Sul sito del governo italiano si legge che “il Piano Mattei per l’Africa è un piano di interesse nazionale varato dal Governo italiano con l’obiettivo di imprimere un cambio di paradigma nei rapporti con il Continente africano e costruire partenariati su base paritaria, superando la logica donatore-beneficiario e generando benefici e opportunità reciproche. Il Governo ha illustrato alle Nazioni africane l’impianto, i principi generali e le possibili aree di cooperazione in occasione del Vertice Italia-Africa del 29 gennaio 2024, che si è svolto per la prima volta al rango di Capi di Stato e di Governo. All’iniziativa hanno partecipato i rappresentanti di 46 Nazioni africane, oltre 25 Capi di Stato e di Governo, i tre Presidenti delle Istituzioni europee e i vertici delle Nazioni Unite, dell’Unione Africana, delle Organizzazioni internazionali, delle Istituzioni finanziarie e delle Banche multilaterali di sviluppo”.
Il futuro ci dirà se sono solo parole o se ci sia anche qualcosa di effettivamente concreto per l’Africa e per l’Italia.
Comunque sia, tutto quanto appena detto è solo la premessa per quello che voglio far notare: e cioè che a distanza di oltre sessant’anni è teoricamente ancora valido ed operante il controverso fascino di Enrico Mattei.
Innanzitutto domandiamoci: perché mai il governo italiano, di centro-destra, con una presidente del consiglio ex missina (per non dire ex neofascista), ed un partito, Fratelli d’Italia, che è appunto l’erede di Alleanza Nazionale e, quindi, del Movimento Sociale Italiano, ha scelto la figura di Mattei per battezzare una linea d’azione verso il continente africano?

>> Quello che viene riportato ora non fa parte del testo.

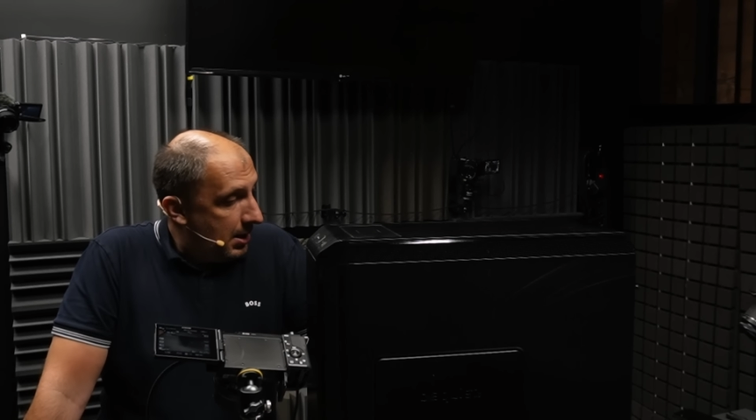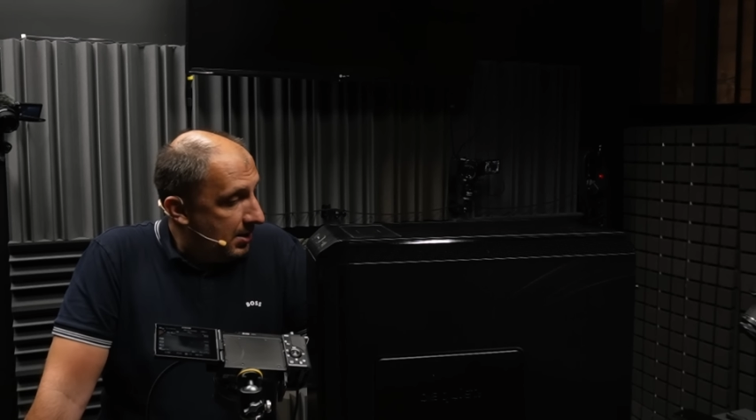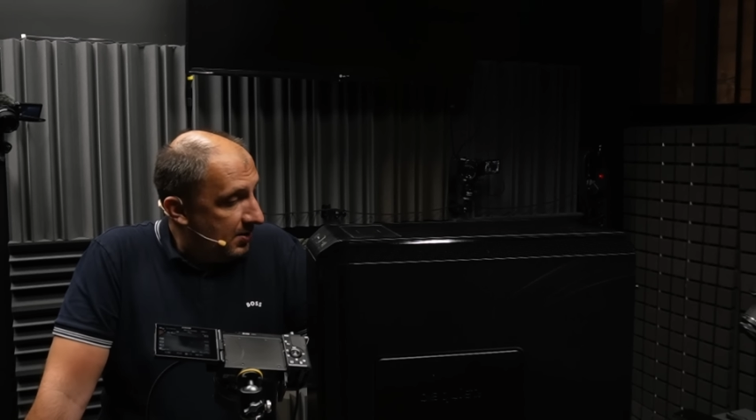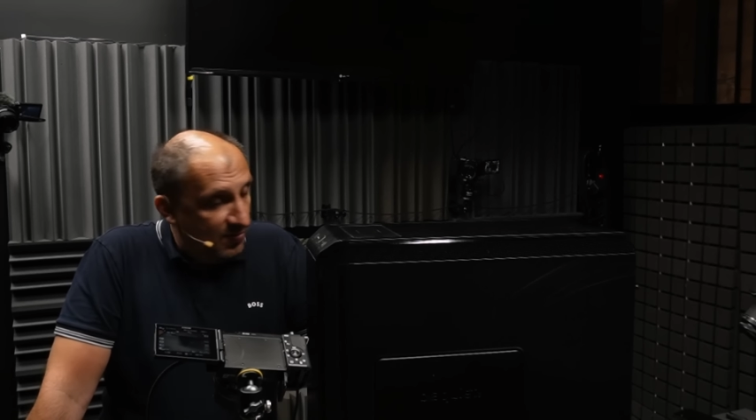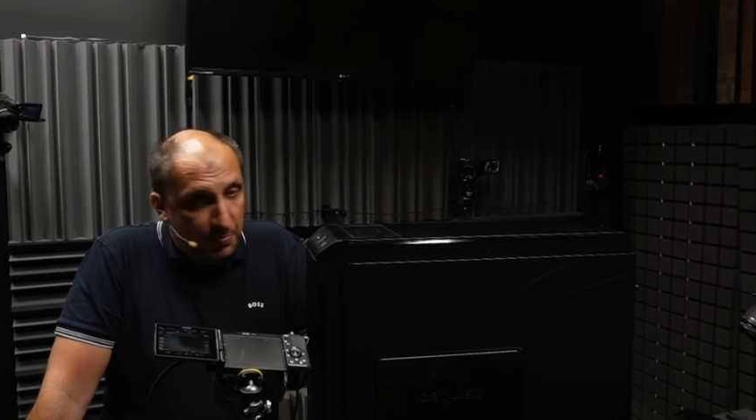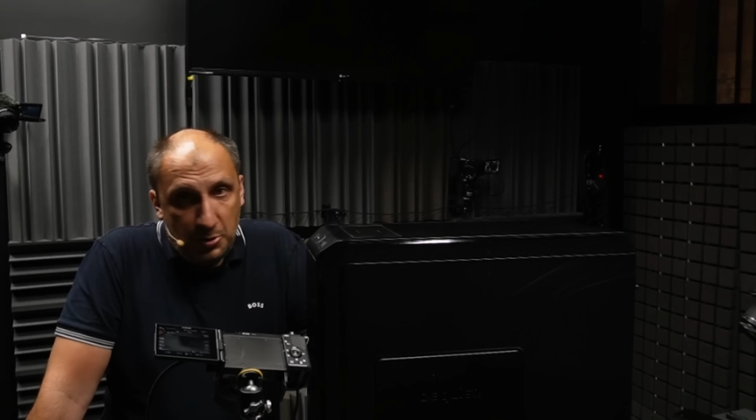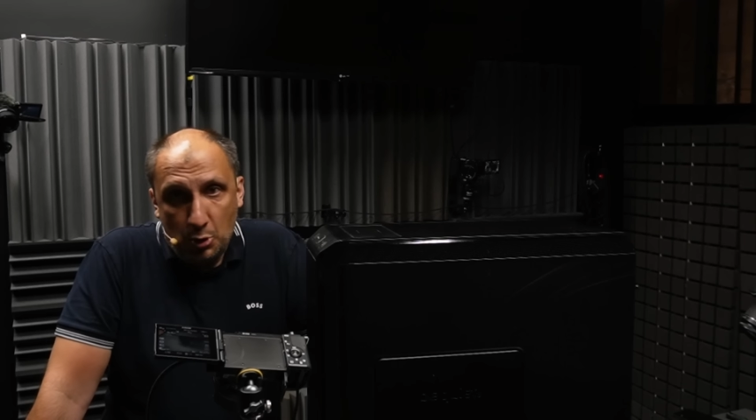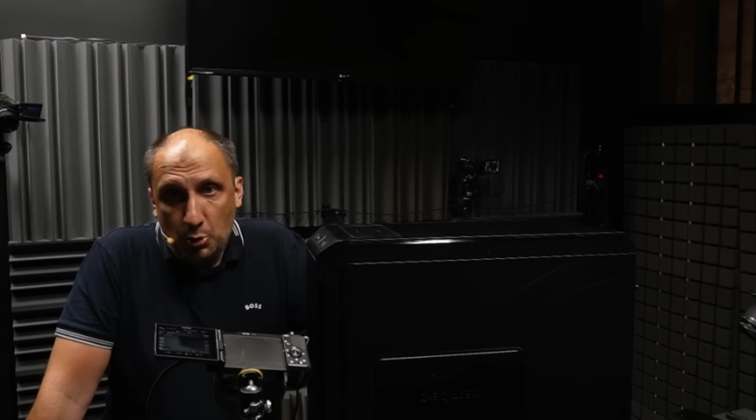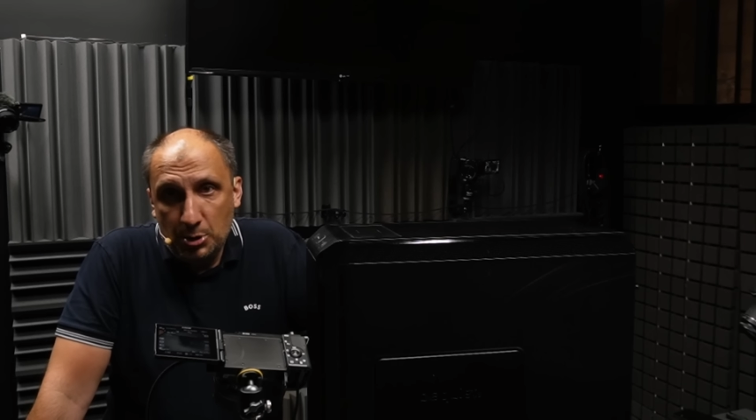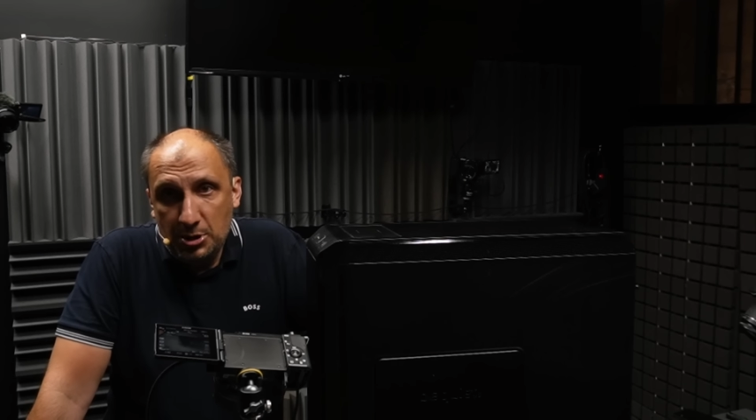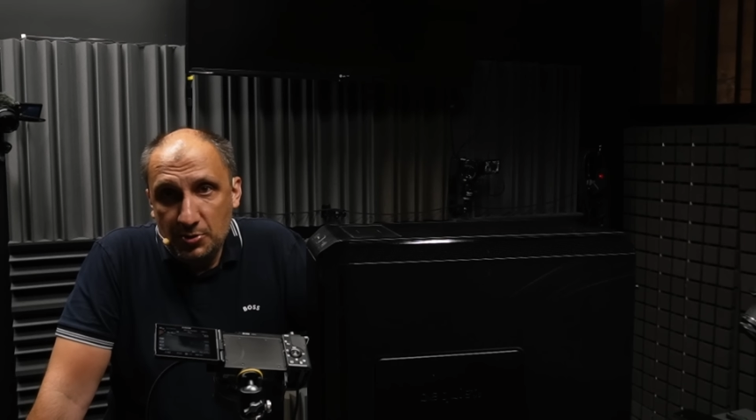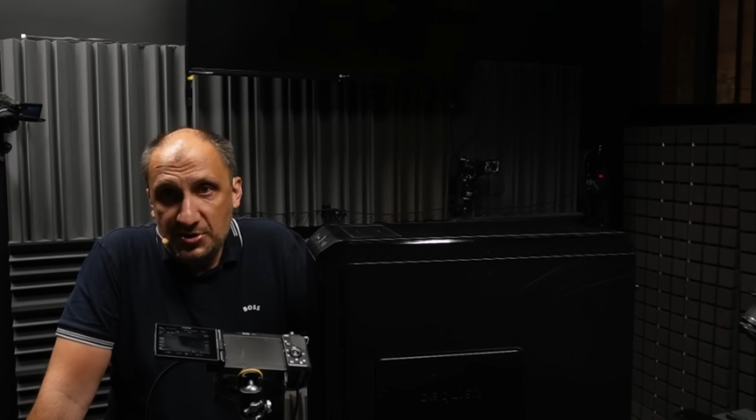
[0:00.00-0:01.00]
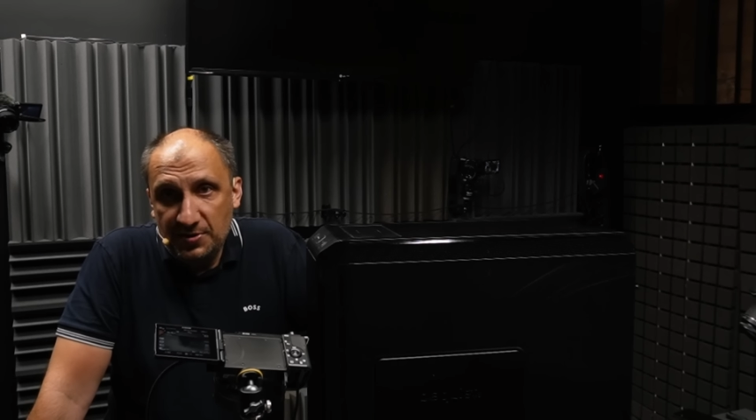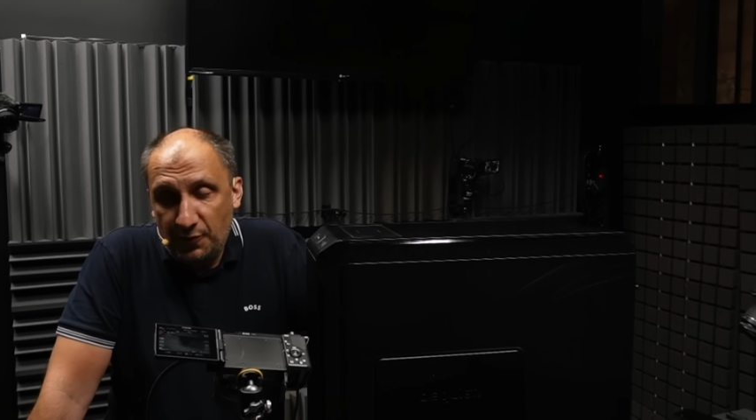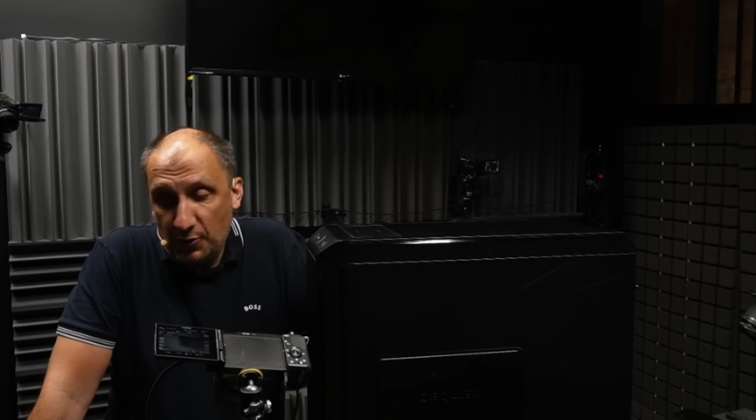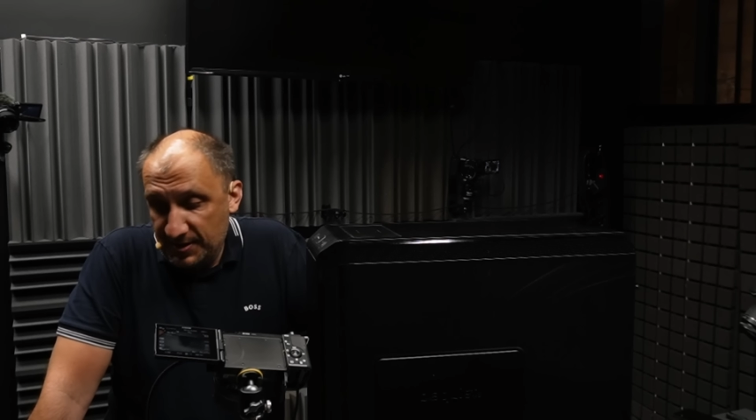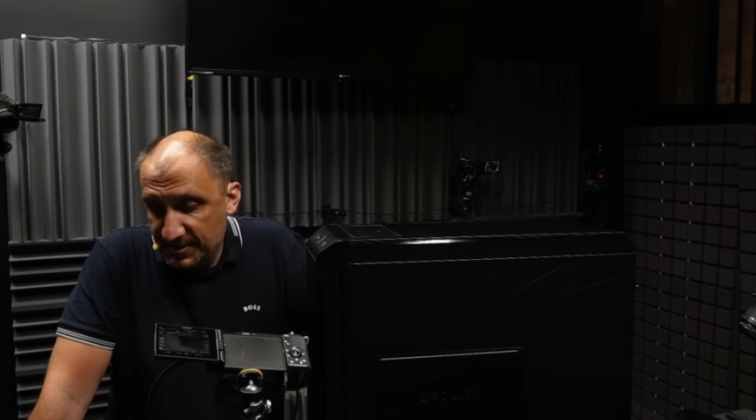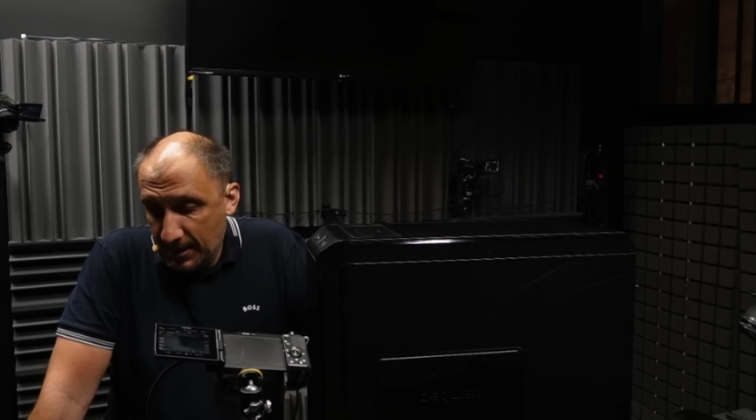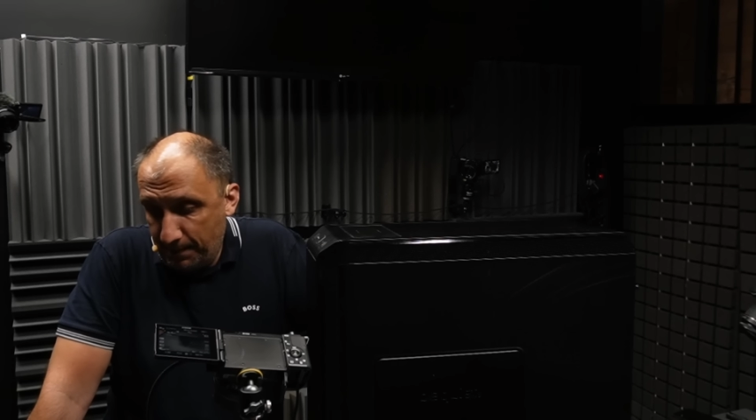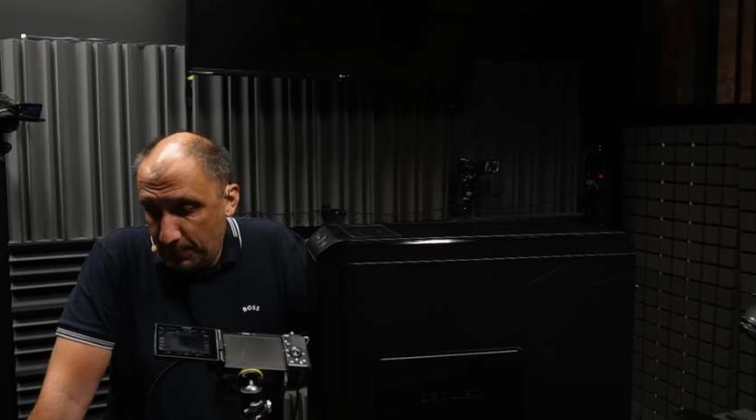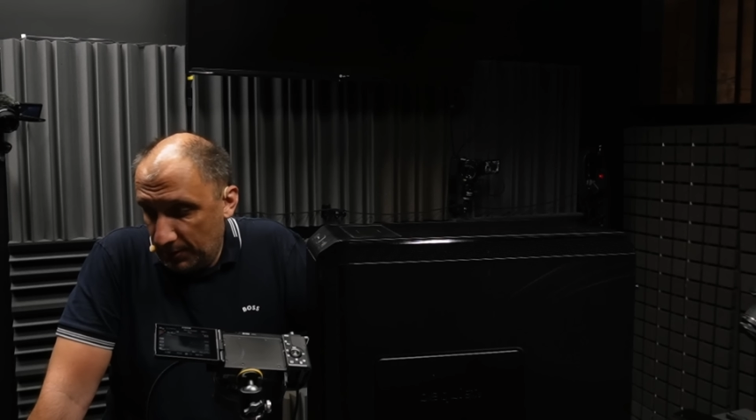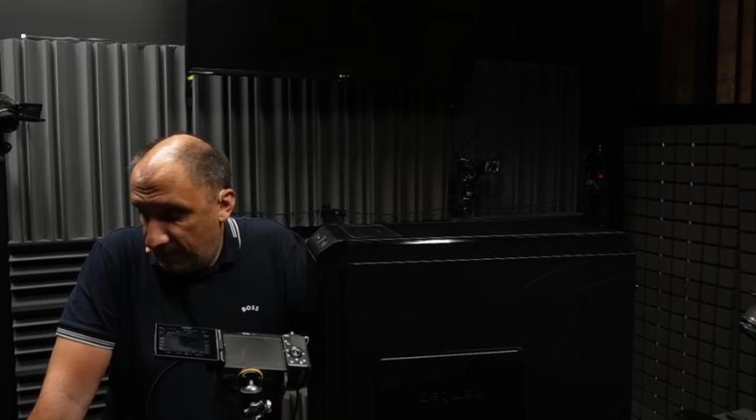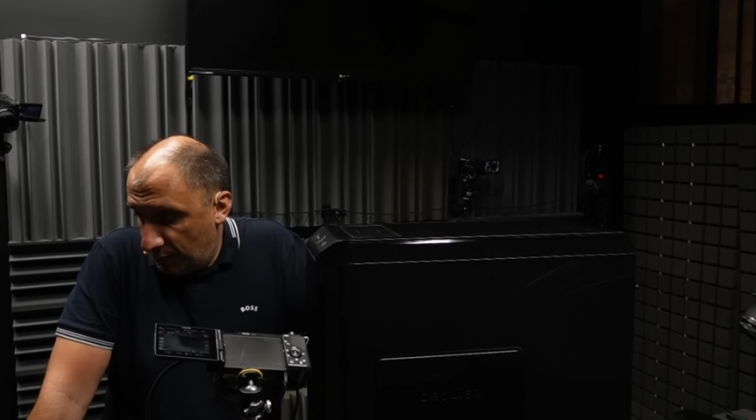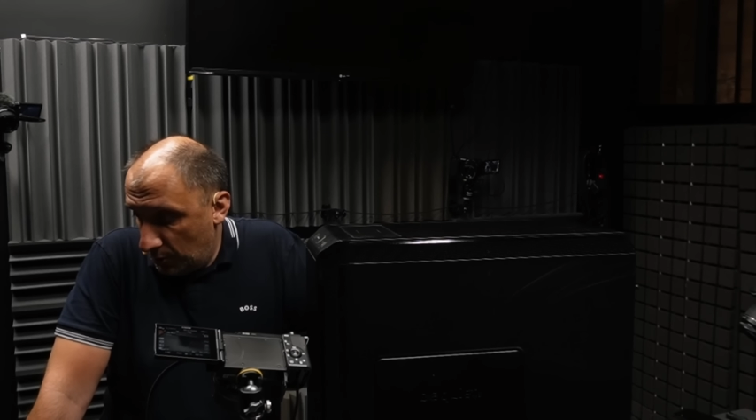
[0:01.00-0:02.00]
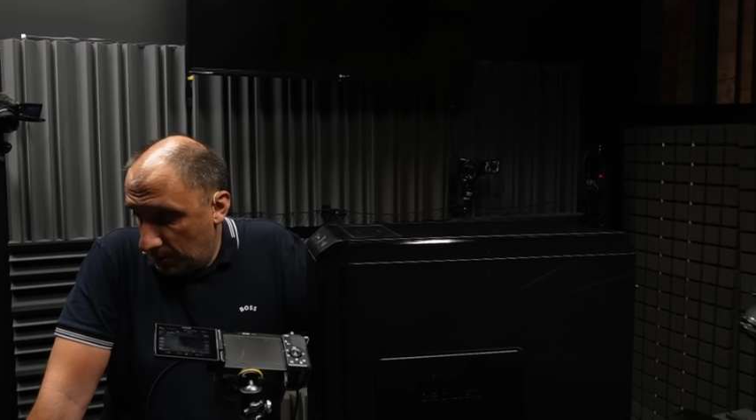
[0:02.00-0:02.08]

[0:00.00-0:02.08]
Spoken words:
And you could use it, for example,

Ma Mattei non era un mito della sinistra?
Sì, lo era. Dal punto di vista culturale ed emotivo il Partito Comunista se ne appropriò, seguito dai suoi eredi. Basterebbe ricordare il film a lui dedicato, “Il caso Mattei” di Francesco Rosi, con uno strepitoso Gian Maria Volonté.
Ma Enrico Mattei non era comunista, e nemmeno un uomo di sinistra. Fu partigiano, ma “bianco”: era cioè un partigiano cattolico, e successivamente confluì nella Democrazia Cristiana, di cui fu anche parlamentare.

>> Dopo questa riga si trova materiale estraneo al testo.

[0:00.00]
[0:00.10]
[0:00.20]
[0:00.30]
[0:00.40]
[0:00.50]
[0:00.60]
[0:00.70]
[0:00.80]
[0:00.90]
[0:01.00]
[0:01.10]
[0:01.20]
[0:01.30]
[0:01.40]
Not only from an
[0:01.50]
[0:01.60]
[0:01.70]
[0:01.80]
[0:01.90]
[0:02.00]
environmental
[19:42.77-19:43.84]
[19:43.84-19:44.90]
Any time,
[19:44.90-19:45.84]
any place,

Tuttavia era, innanzitutto, un patriota. Per risollevare l’Italia dalla dipendenza energetica dall’estero se ne inventò di tutti i colori: trapanò con l’Agip la Pianura Padana alla ricerca del metano, e lo trovò. Stipulò un clamoroso contratto petrolifero con l’Unione Sovietica ma, soprattutto, strinse partnership paritarie con Paesi africani e del Medio Oriente, pur di ottenere con la leggendaria ENI petrolio e gas e rompere l’asfittico abbraccio con le multinazionali americane ed inglesi dell’energia, le cosiddette “Sette Sorelle”. Le quali, secondo una vulgata che resiste ancora oggi (parzialmente confermata da recenti sentenze della magistratura), non lo perdonarono mai, sabotandone il jet privato e provocandone la caduta nei pressi di Bascapè, in provincia di Pavia, dove morì nel 1962 insieme al pilota e ad un giornalista americano.
Certo, nella sua vita ci furono anche ombre: fu praticamente fra i fondatori del finanziamento occulto ai partiti ed esercitava pressioni col giornale foraggiato dall’ENI, “Il Giorno”. Fu dunque un disinvolto utilizzatore di fondi pubblici con metodi discutibili e poco trasparenti. Ma era la sua visione complessiva dei problemi ad essere giusta ed a determinarne i fini, che erano sempre quelli del sostegno all’indipendenza energetica ed economica dell’Italia. Per questo, forse, oggi piace anche alla destra. Per essersi messo contro lo strapotere americano piacque anche alla sinistra. Per trattare i Paesi petroliferi come partner e non come subordinati, come invece facevano le “Sette Sorelle”, piacque al cosiddetto “Terzo Mondo” e trovò sempre porte aperte in quei luoghi.
Come si vede, oggi Enrico Mattei è un mito trasversale: anche se forse non piace più tanto alla sinistra, visto che, dopo essersi essa stessa appropriata del personaggio, oggi lo fa anche un governo politicamente opposto.